Roadside Research is the best friendslop game of 2026 so far


It’s officially the gaming high season. Over the past few weeks, we’ve gotten a new God of War, a new Nioh, and now a new Resident Evil. These come on the heels of instant classics like Cairn, Mewgenics, and Mio: Memories in Orbit. But rather than availing myself of these bona fide GOTY contenders, I’ve found myself pretending to be an alien who’s pretending to be a human who’s pretending to manage a gas station (and doing a really bad job).

Roadside Research, released Feb. 12 in early access for Windows PC and Xbox Series X, is technically a management sim, in the strictest sense of the term. You and up to three friends play as aliens masquerading as humans. (How do these aliens blend in? By taping intentionally horrible sketches of humans to their faces!) You operate a rural gas station in an effort to surreptitiously surveil human behavior, reporting what you find back to your homeworld. And yes, if the premise wasn’t proof enough, the low-poly graphics, finicky controls, goofy vibes, and emphasis on cooperative play put Roadside Research squarely in the “friendslop” genre.

I started playing Roadside Research almost by accident. A friend asked if I wanted to resume our intermittent playthrough of Black Ops 7’s co-op campaign. Obviously I was down (look, faults aside, the Black Ops 7 campaign rips in multiplayer) but said I’d deleted the Call of Duty app from my Xbox, and would have to download it from scratch. 200 GB. A few hours with my internet. Why don’t we check out this new Game Pass game in the meantime? It looks ridiculous! And I could download it in minutes.

So that’s how a friend and I started playing Roadside Research, a game whose controls resist you at every move and whose internal logic seems to follow no rules.

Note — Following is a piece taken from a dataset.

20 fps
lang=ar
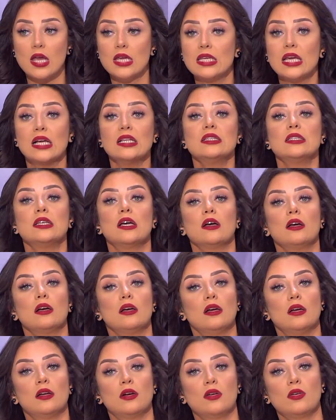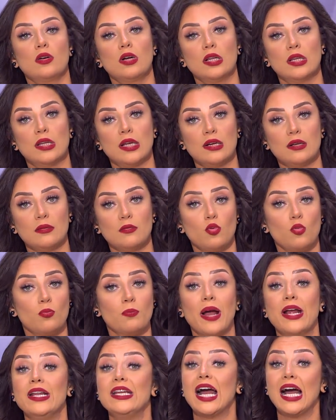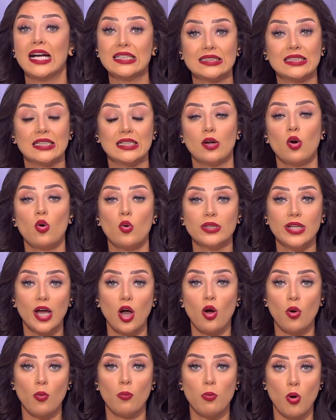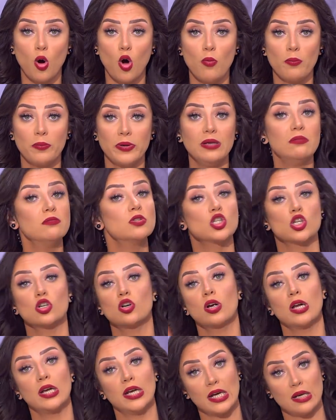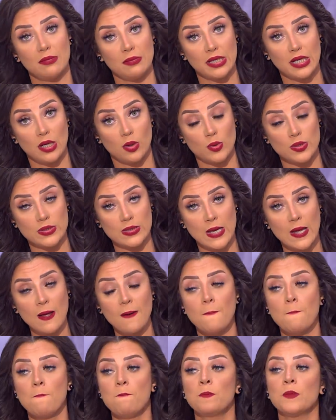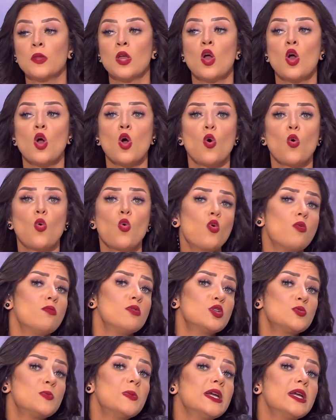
ينسى الراجل ده مع اني حاسه ان هو ده حب عمري مش الراجل اللي انا متجوزاه ومش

A man buys food at the cash register in Roadside Research Image: Cybernetic Walrus/Oro Interactive

Roadside Research starts off the way many management sims do: You have to make money. To do that, you need to either sell gas station products, like sodas and boxed food, or sell gas. Both are harder than they sound. On Xbox, you can tab through one screen of the cash register with a controller’s thumbstick, while it’s only possible with the D-pad for other parts. Since you have to count out change to the penny, this poses a challenge. Meanwhile, operating the gas pump means taking money out of a customer’s hands, unhooking the gas line from the pump, putting the nozzle in the car, clicking the button for the grade of gas they want, holding the “pump gas” button until you land on just the right amount, and disconnecting the nozzle when you’re done. At any stage there, it is incredibly easy to just…do the wrong thing.